• **What this task involves**: Output the data verbatim, minus the images.

Records from a data source:
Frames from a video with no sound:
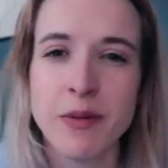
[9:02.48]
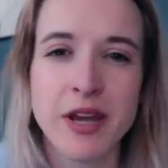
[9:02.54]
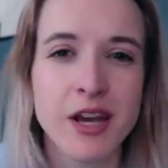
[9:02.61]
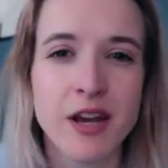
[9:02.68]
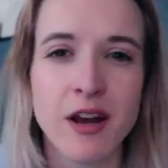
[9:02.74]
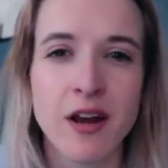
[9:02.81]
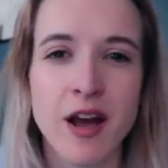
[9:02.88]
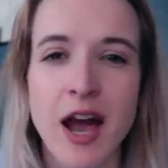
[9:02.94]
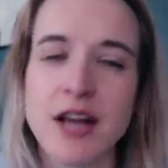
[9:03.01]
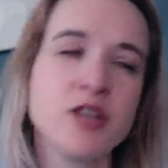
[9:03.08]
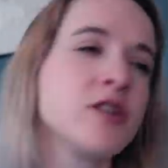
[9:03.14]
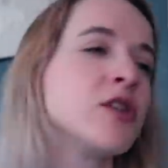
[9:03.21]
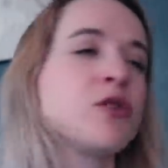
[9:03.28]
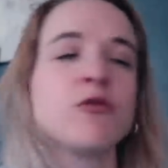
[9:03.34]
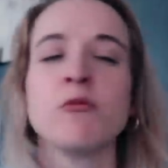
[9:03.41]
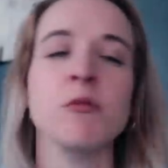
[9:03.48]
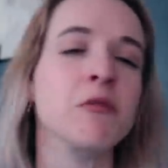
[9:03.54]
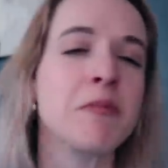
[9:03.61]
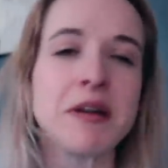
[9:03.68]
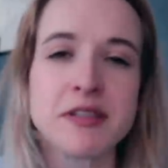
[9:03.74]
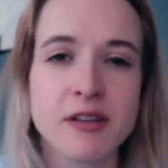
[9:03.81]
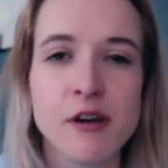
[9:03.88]
be here. I should just remove
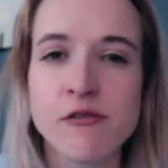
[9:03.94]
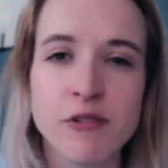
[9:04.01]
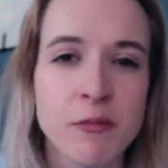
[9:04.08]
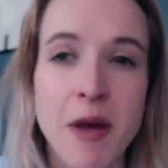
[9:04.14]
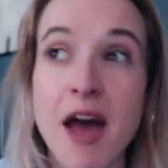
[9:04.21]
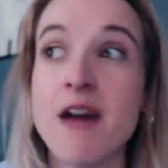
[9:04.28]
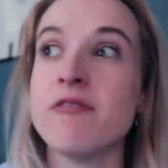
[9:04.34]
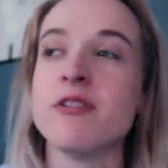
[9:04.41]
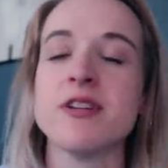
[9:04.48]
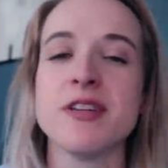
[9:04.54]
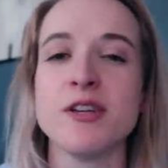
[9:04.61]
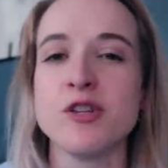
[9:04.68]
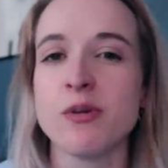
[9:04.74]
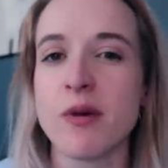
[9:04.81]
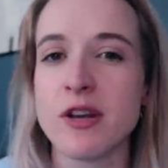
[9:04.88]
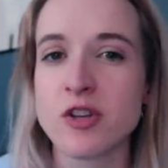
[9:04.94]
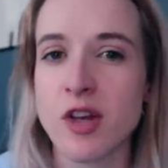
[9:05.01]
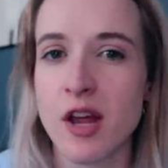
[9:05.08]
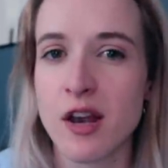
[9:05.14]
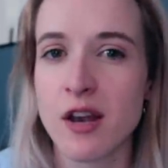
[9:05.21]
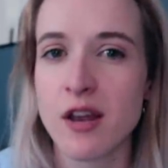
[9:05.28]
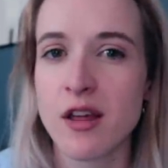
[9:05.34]
myself from every
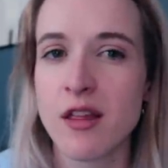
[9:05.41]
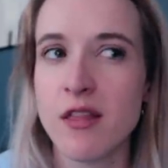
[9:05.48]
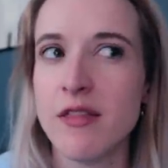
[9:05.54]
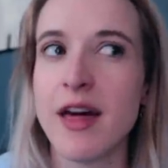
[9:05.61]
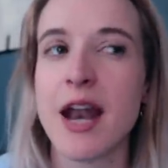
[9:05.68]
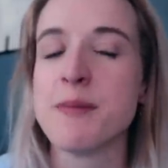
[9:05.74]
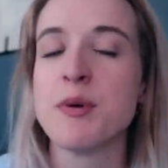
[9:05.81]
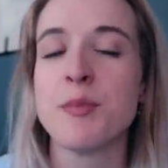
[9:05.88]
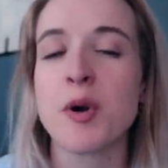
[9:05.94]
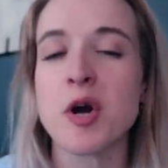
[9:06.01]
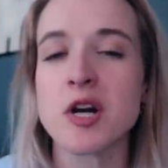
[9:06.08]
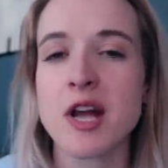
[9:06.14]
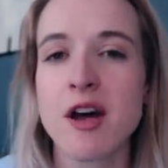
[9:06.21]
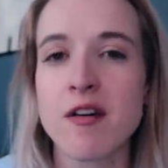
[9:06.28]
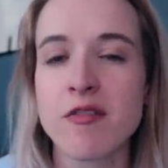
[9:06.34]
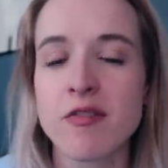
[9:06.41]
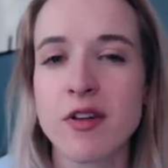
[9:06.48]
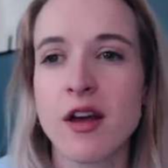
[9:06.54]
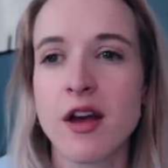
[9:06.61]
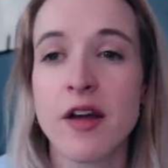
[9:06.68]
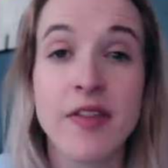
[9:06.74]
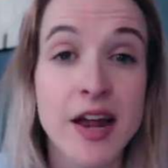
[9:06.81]
situation that I'm a part of.
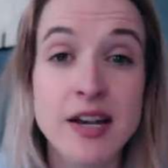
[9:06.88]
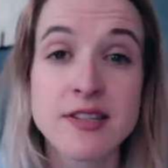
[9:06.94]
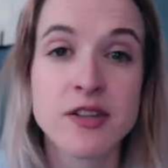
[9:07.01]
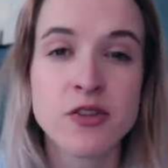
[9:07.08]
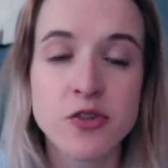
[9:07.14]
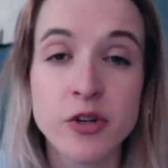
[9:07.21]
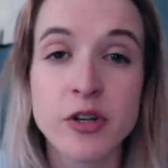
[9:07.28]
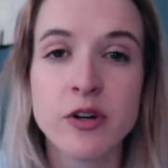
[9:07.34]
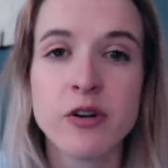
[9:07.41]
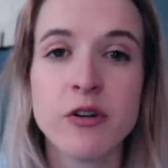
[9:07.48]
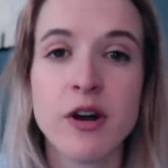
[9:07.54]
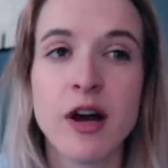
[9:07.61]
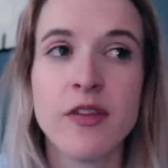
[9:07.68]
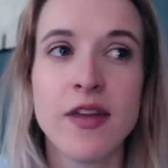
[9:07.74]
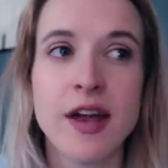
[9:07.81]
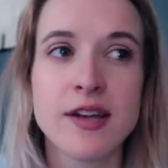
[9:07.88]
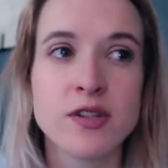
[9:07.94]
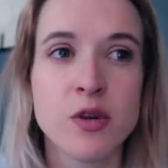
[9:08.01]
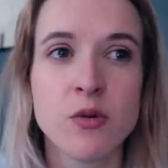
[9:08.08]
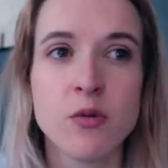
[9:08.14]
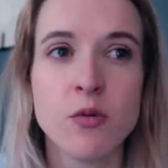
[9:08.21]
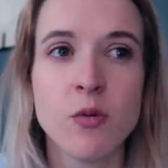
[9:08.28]
And that isn't true. And that
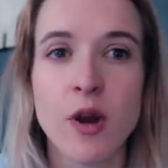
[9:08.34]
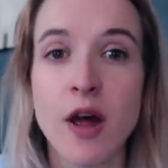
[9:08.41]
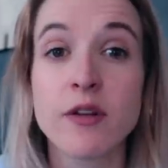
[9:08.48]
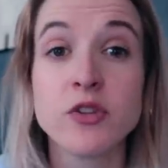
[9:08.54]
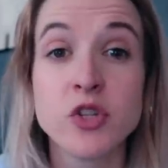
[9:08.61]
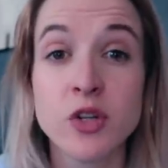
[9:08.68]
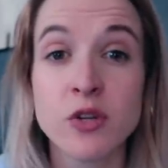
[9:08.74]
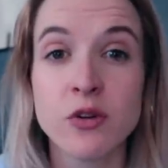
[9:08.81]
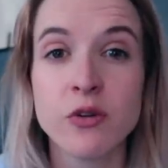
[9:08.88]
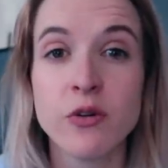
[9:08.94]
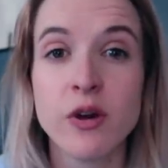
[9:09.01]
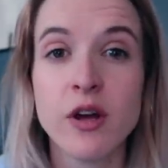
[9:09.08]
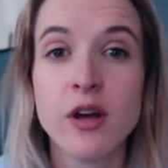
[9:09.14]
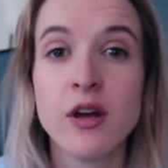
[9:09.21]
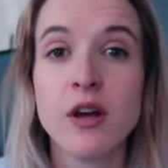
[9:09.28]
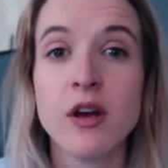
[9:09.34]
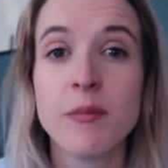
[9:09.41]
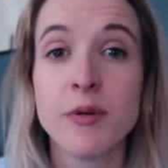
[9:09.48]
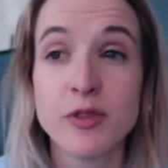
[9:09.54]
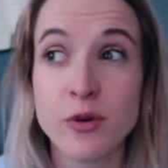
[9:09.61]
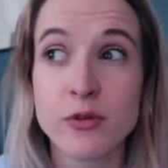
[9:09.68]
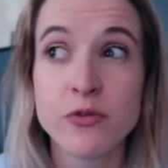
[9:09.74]
isn't what I'll do.
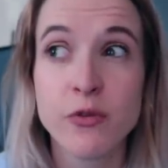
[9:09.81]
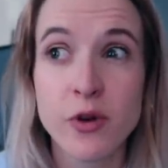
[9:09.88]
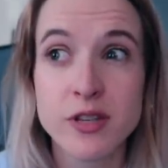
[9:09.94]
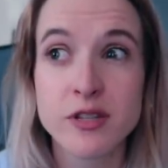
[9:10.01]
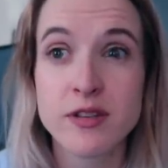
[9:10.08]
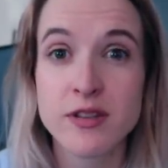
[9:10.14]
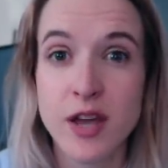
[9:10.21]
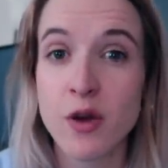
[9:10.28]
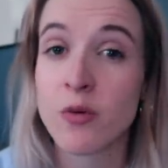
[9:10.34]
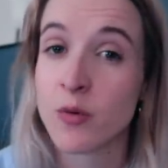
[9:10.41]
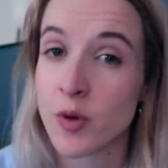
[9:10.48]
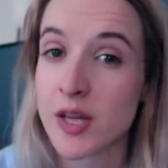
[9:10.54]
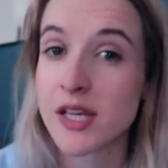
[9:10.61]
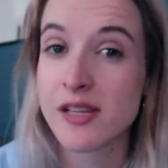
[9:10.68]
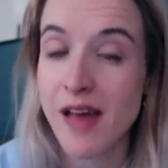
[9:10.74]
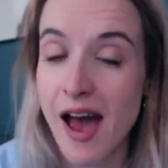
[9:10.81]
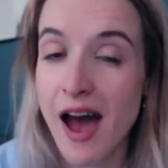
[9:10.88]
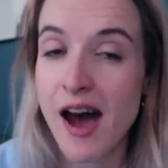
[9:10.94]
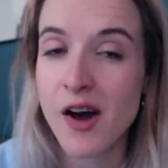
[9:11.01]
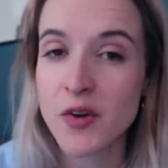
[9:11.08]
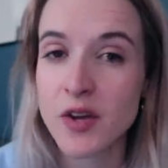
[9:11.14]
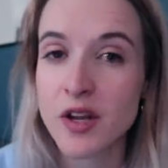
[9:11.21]
But those voices get really
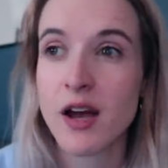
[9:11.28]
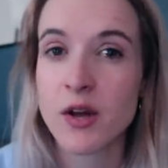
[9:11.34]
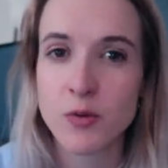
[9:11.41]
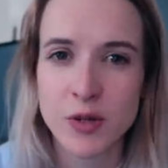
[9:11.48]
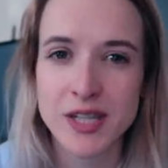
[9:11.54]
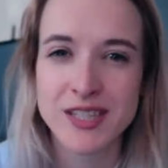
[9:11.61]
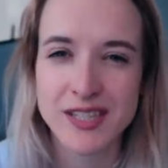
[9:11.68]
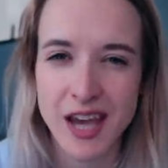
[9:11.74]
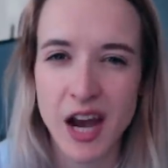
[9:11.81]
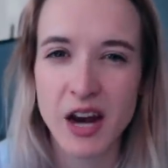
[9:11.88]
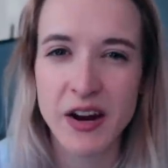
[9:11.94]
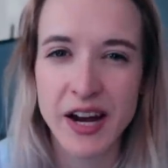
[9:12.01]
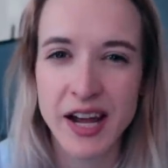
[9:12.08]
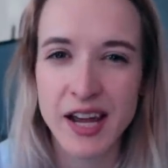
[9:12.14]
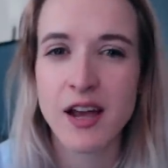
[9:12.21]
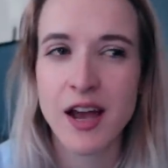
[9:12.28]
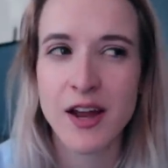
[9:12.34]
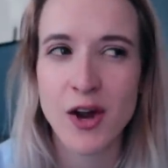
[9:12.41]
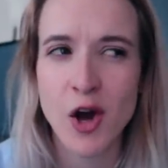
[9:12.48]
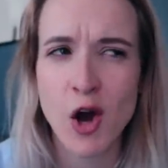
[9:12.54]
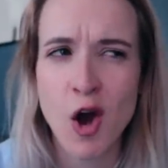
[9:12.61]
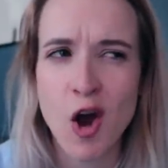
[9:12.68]
loud and really scary
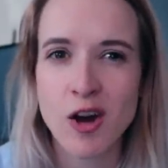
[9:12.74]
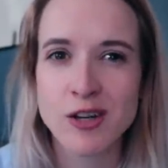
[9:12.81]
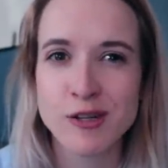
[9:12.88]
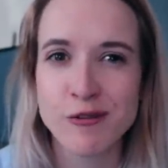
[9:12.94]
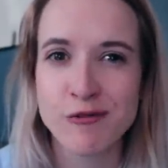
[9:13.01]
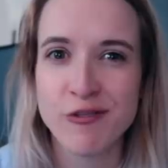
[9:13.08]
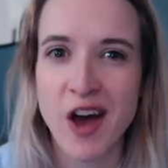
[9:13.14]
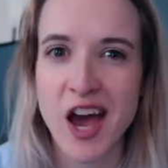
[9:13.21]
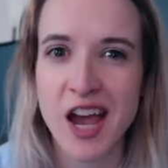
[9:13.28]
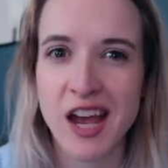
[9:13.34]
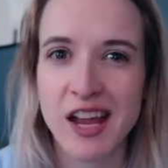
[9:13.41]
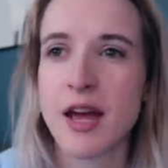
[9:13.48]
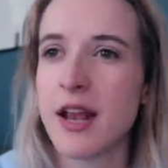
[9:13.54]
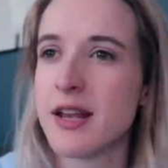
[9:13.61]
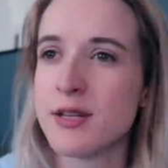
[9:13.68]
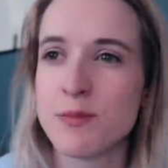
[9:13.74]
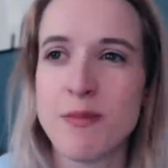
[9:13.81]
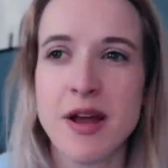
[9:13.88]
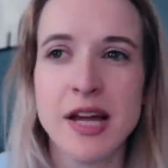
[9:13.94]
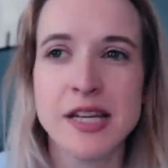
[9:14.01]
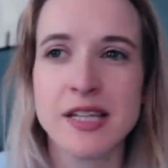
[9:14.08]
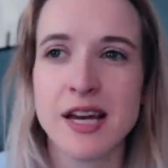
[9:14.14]
and hard to fight. And as
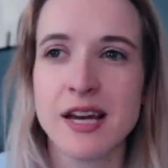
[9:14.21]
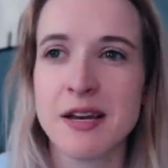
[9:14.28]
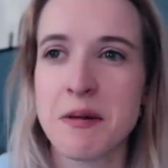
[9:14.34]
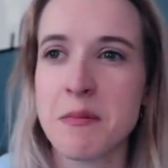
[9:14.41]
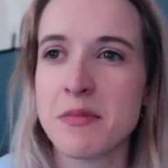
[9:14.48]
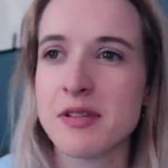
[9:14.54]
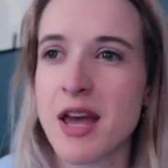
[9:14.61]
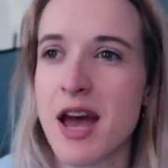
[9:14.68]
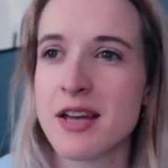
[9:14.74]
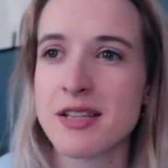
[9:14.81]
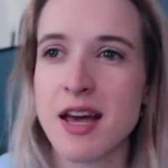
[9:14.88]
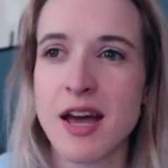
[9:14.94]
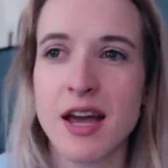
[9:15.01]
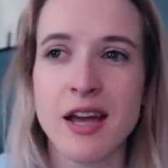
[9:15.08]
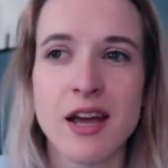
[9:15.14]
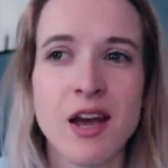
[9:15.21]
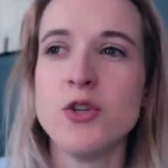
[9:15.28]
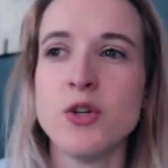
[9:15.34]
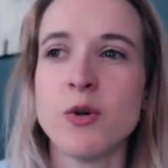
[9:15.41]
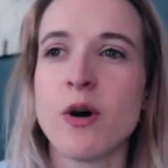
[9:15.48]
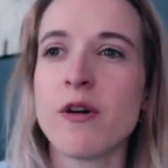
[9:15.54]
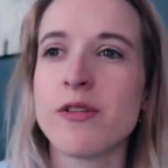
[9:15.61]
many times as I
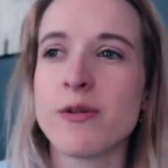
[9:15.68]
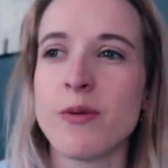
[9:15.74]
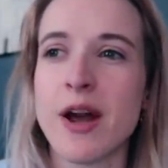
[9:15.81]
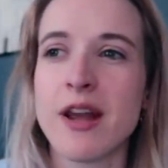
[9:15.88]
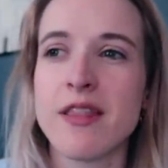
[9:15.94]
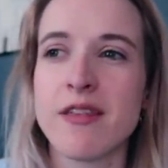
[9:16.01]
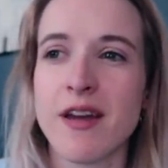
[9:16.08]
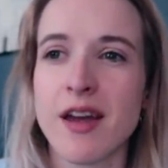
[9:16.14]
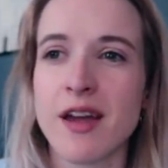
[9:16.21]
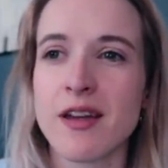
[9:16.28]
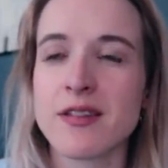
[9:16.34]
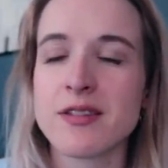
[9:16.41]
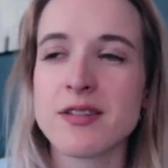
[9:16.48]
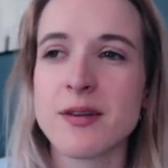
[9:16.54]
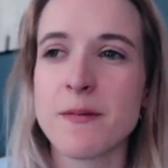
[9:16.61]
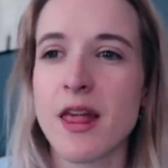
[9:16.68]
do all the right things,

• **Answer to the problem**:
Frames from a video with no sound:
[9:02.48]
[9:02.54]
[9:02.61]
[9:02.68]
[9:02.74]
[9:02.81]
[9:02.88]
[9:02.94]
[9:03.01]
[9:03.08]
[9:03.14]
[9:03.21]
[9:03.28]
[9:03.34]
[9:03.41]
[9:03.48]
[9:03.54]
[9:03.61]
[9:03.68]
[9:03.74]
[9:03.81]
[9:03.88]
be here. I should just remove
[9:03.94]
[9:04.01]
[9:04.08]
[9:04.14]
[9:04.21]
[9:04.28]
[9:04.34]
[9:04.41]
[9:04.48]
[9:04.54]
[9:04.61]
[9:04.68]
[9:04.74]
[9:04.81]
[9:04.88]
[9:04.94]
[9:05.01]
[9:05.08]
[9:05.14]
[9:05.21]
[9:05.28]
[9:05.34]
myself from every
[9:05.41]
[9:05.48]
[9:05.54]
[9:05.61]
[9:05.68]
[9:05.74]
[9:05.81]
[9:05.88]
[9:05.94]
[9:06.01]
[9:06.08]
[9:06.14]
[9:06.21]
[9:06.28]
[9:06.34]
[9:06.41]
[9:06.48]
[9:06.54]
[9:06.61]
[9:06.68]
[9:06.74]
[9:06.81]
situation that I'm a part of.
[9:06.88]
[9:06.94]
[9:07.01]
[9:07.08]
[9:07.14]
[9:07.21]
[9:07.28]
[9:07.34]
[9:07.41]
[9:07.48]
[9:07.54]
[9:07.61]
[9:07.68]
[9:07.74]
[9:07.81]
[9:07.88]
[9:07.94]
[9:08.01]
[9:08.08]
[9:08.14]
[9:08.21]
[9:08.28]
And that isn't true. And that
[9:08.34]
[9:08.41]
[9:08.48]
[9:08.54]
[9:08.61]
[9:08.68]
[9:08.74]
[9:08.81]
[9:08.88]
[9:08.94]
[9:09.01]
[9:09.08]
[9:09.14]
[9:09.21]
[9:09.28]
[9:09.34]
[9:09.41]
[9:09.48]
[9:09.54]
[9:09.61]
[9:09.68]
[9:09.74]
isn't what I'll do.
[9:09.81]
[9:09.88]
[9:09.94]
[9:10.01]
[9:10.08]
[9:10.14]
[9:10.21]
[9:10.28]
[9:10.34]
[9:10.41]
[9:10.48]
[9:10.54]
[9:10.61]
[9:10.68]
[9:10.74]
[9:10.81]
[9:10.88]
[9:10.94]
[9:11.01]
[9:11.08]
[9:11.14]
[9:11.21]
But those voices get really
[9:11.28]
[9:11.34]
[9:11.41]
[9:11.48]
[9:11.54]
[9:11.61]
[9:11.68]
[9:11.74]
[9:11.81]
[9:11.88]
[9:11.94]
[9:12.01]
[9:12.08]
[9:12.14]
[9:12.21]
[9:12.28]
[9:12.34]
[9:12.41]
[9:12.48]
[9:12.54]
[9:12.61]
[9:12.68]
loud and really scary
[9:12.74]
[9:12.81]
[9:12.88]
[9:12.94]
[9:13.01]
[9:13.08]
[9:13.14]
[9:13.21]
[9:13.28]
[9:13.34]
[9:13.41]
[9:13.48]
[9:13.54]
[9:13.61]
[9:13.68]
[9:13.74]
[9:13.81]
[9:13.88]
[9:13.94]
[9:14.01]
[9:14.08]
[9:14.14]
and hard to fight. And as
[9:14.21]
[9:14.28]
[9:14.34]
[9:14.41]
[9:14.48]
[9:14.54]
[9:14.61]
[9:14.68]
[9:14.74]
[9:14.81]
[9:14.88]
[9:14.94]
[9:15.01]
[9:15.08]
[9:15.14]
[9:15.21]
[9:15.28]
[9:15.34]
[9:15.41]
[9:15.48]
[9:15.54]
[9:15.61]
many times as I
[9:15.68]
[9:15.74]
[9:15.81]
[9:15.88]
[9:15.94]
[9:16.01]
[9:16.08]
[9:16.14]
[9:16.21]
[9:16.28]
[9:16.34]
[9:16.41]
[9:16.48]
[9:16.54]
[9:16.61]
[9:16.68]
do all the right things,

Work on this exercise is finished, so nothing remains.